§ Exercise requirements: Every line below containing the word "frames" should be found and copied.

Source information Start Marker

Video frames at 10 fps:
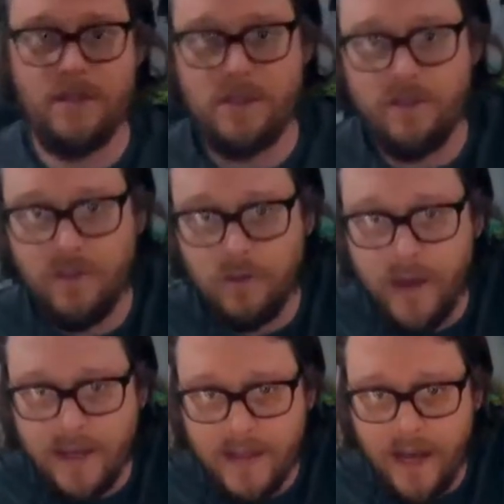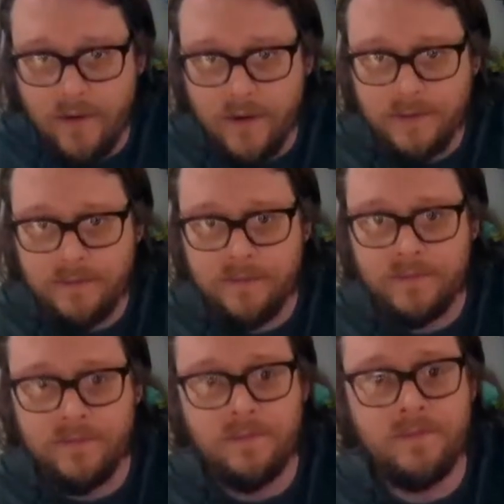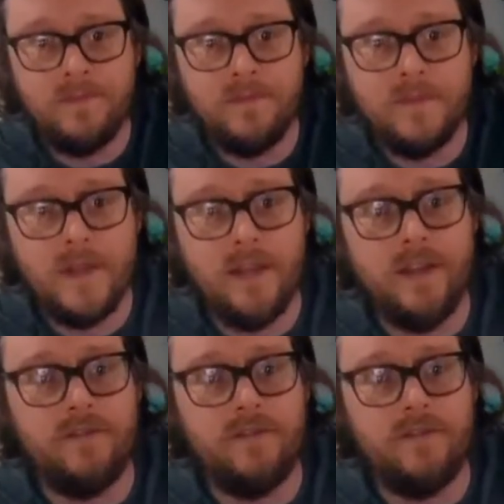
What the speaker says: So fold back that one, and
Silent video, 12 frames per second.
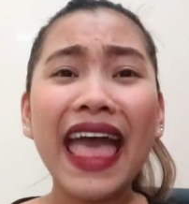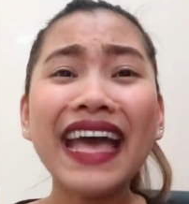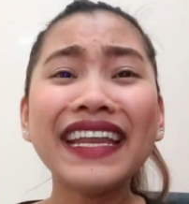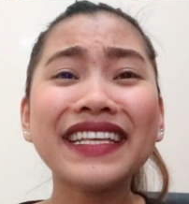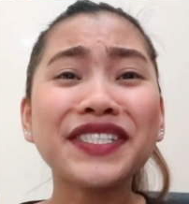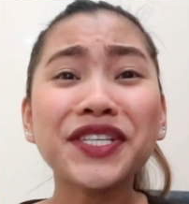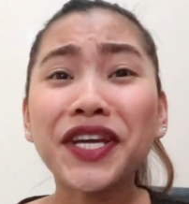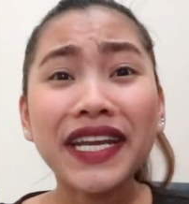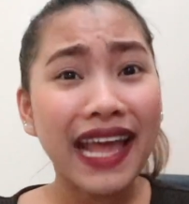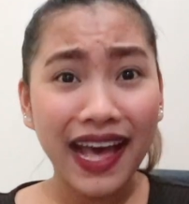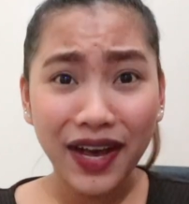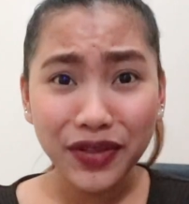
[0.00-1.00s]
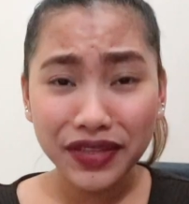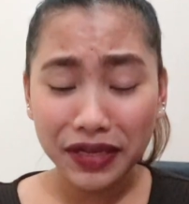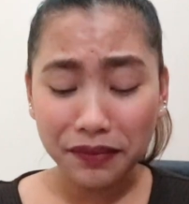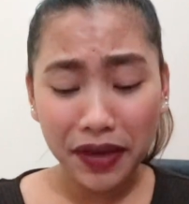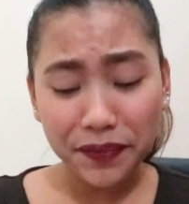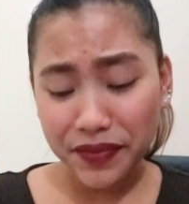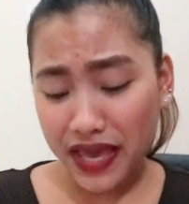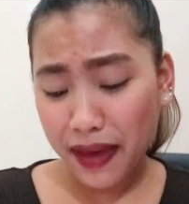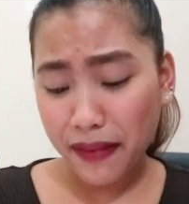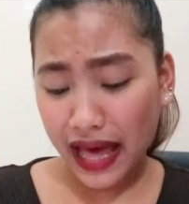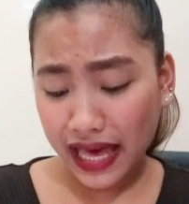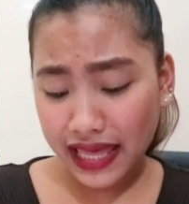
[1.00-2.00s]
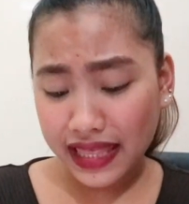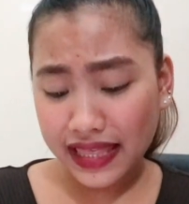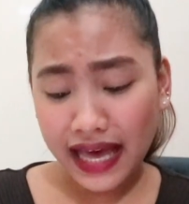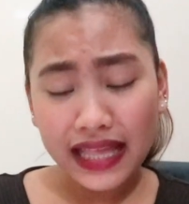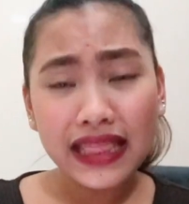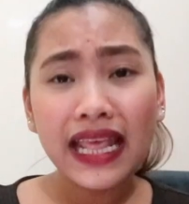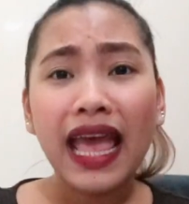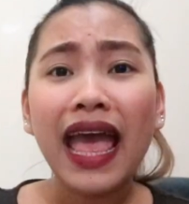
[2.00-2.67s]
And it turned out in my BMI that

Source information End Marker

§ Exercise result:
Video frames at 10 fps:
Silent video, 12 frames per second.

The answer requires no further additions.